Problem requirements.
Print each entry precisely; exclude the pictures.

┌─ Records supplied

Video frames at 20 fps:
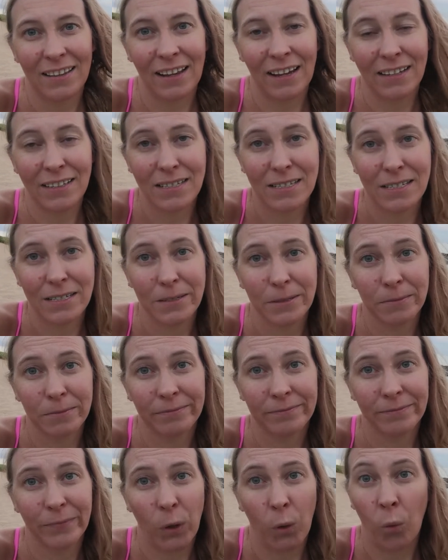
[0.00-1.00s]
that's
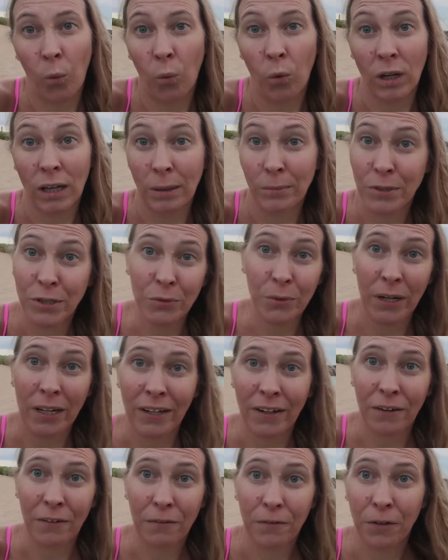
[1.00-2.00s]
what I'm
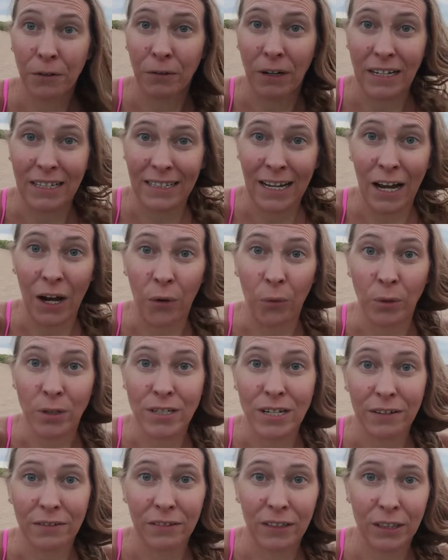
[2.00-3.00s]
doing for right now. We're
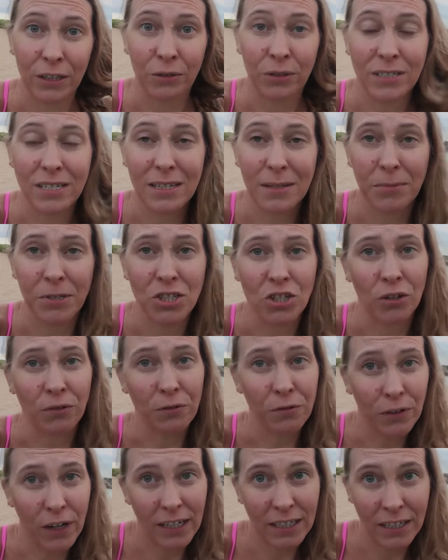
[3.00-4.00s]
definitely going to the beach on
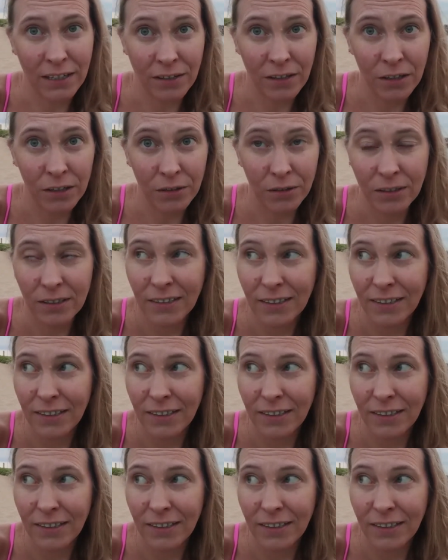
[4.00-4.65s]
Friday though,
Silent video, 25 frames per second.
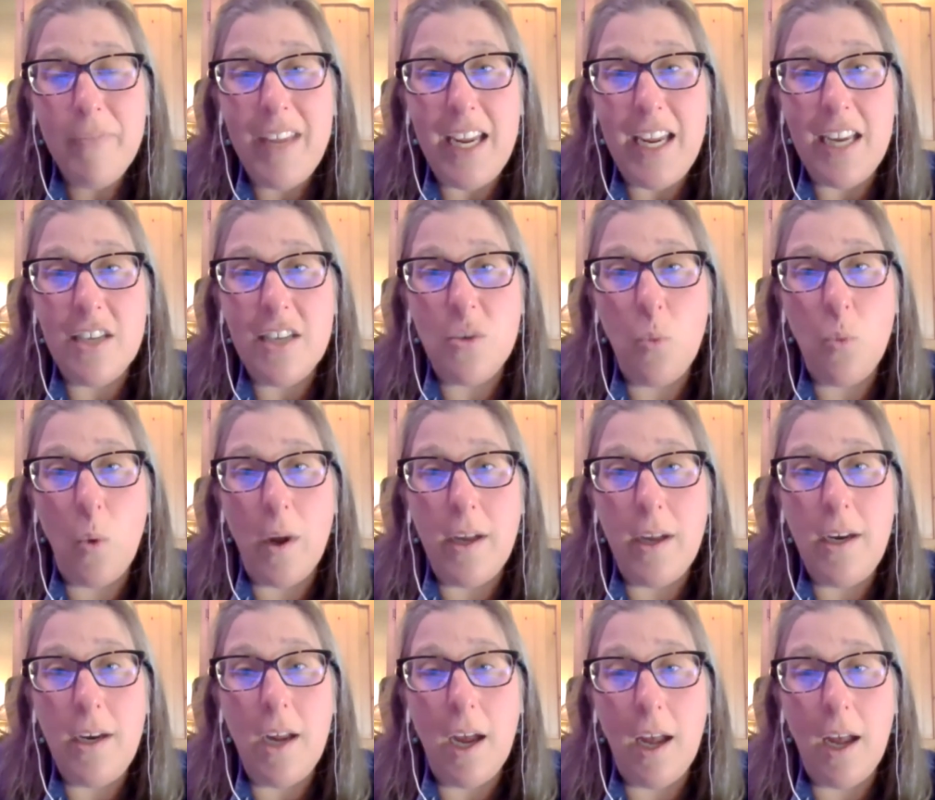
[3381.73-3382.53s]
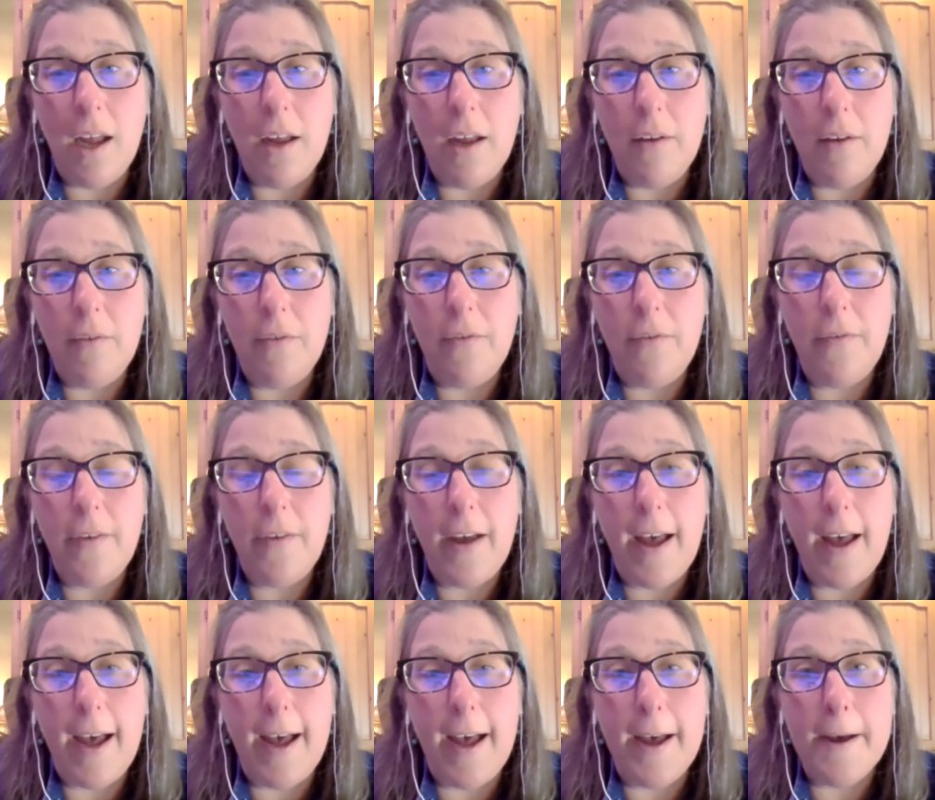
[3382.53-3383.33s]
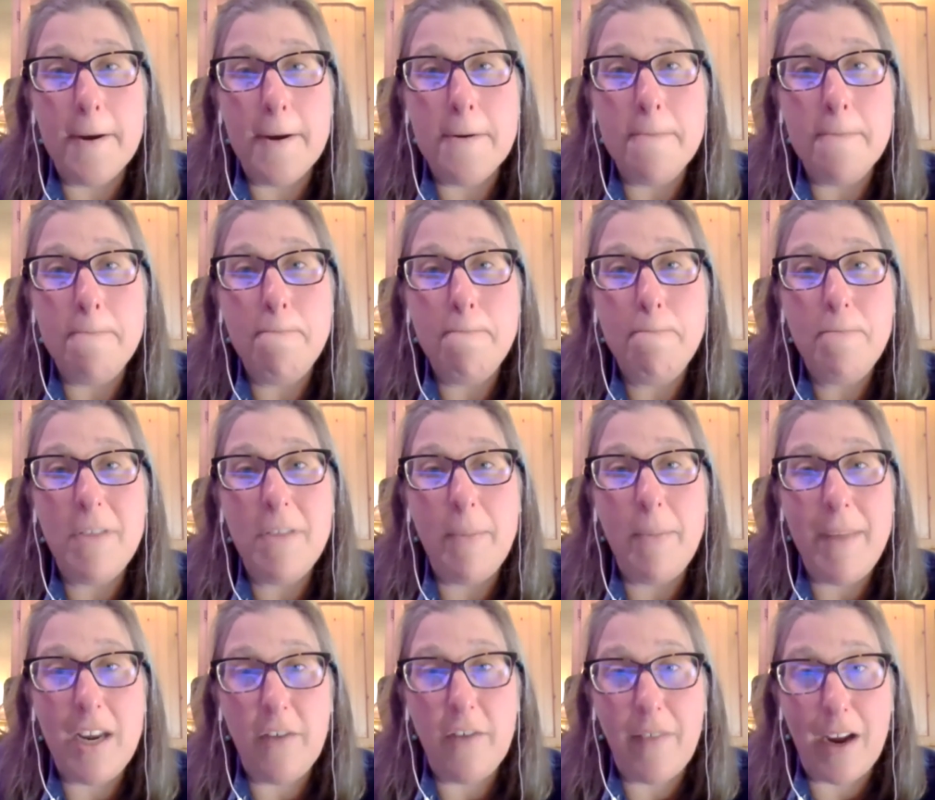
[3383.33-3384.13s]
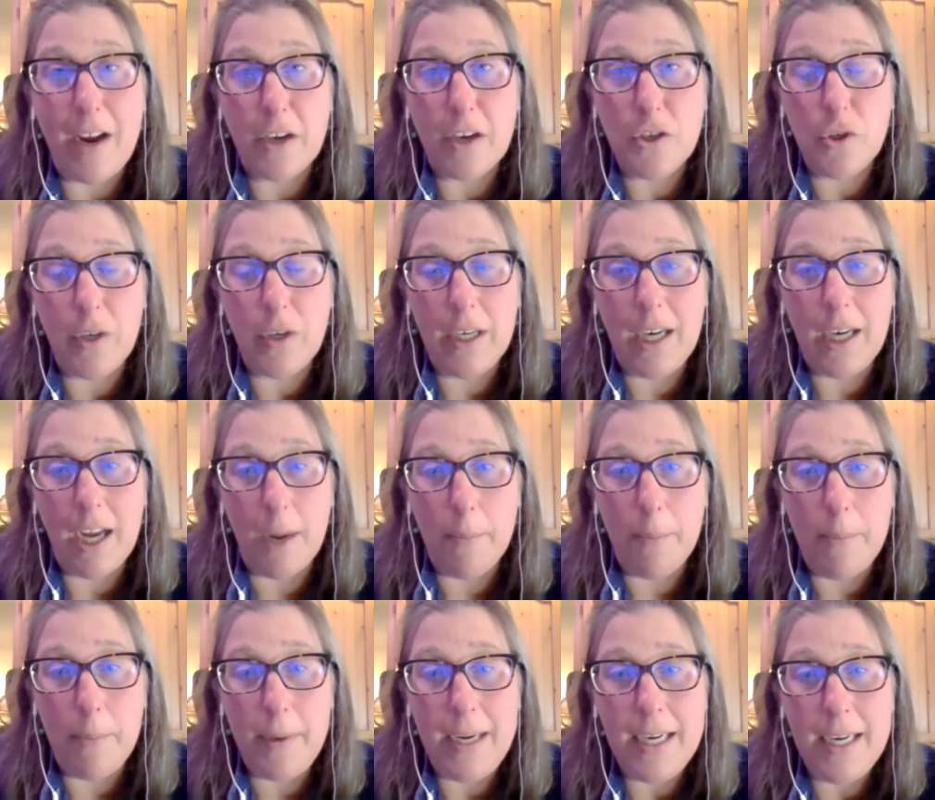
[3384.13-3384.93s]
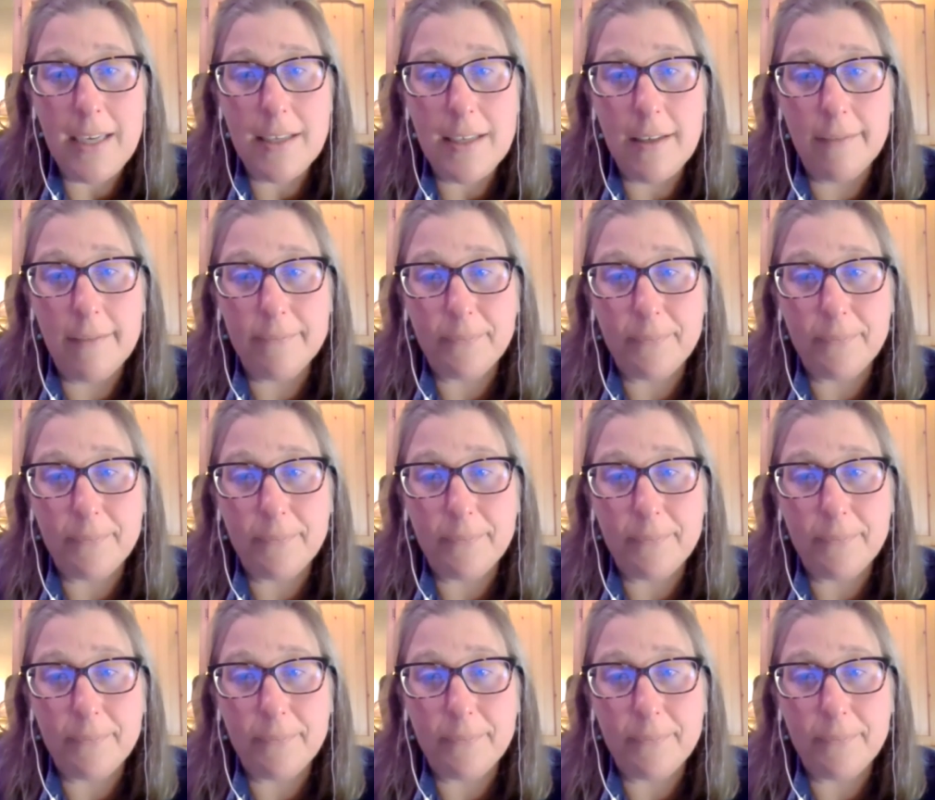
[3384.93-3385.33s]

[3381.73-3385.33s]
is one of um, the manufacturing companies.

└─

Exercise response.
Video frames at 20 fps:
[0.00-1.00s]
that's
[1.00-2.00s]
what I'm
[2.00-3.00s]
doing for right now. We're
[3.00-4.00s]
definitely going to the beach on
[4.00-4.65s]
Friday though,
Silent video, 25 frames per second.
[3381.73-3382.53s]
[3382.53-3383.33s]
[3383.33-3384.13s]
[3384.13-3384.93s]
[3384.93-3385.33s]

[3381.73-3385.33s]
is one of um, the manufacturing companies.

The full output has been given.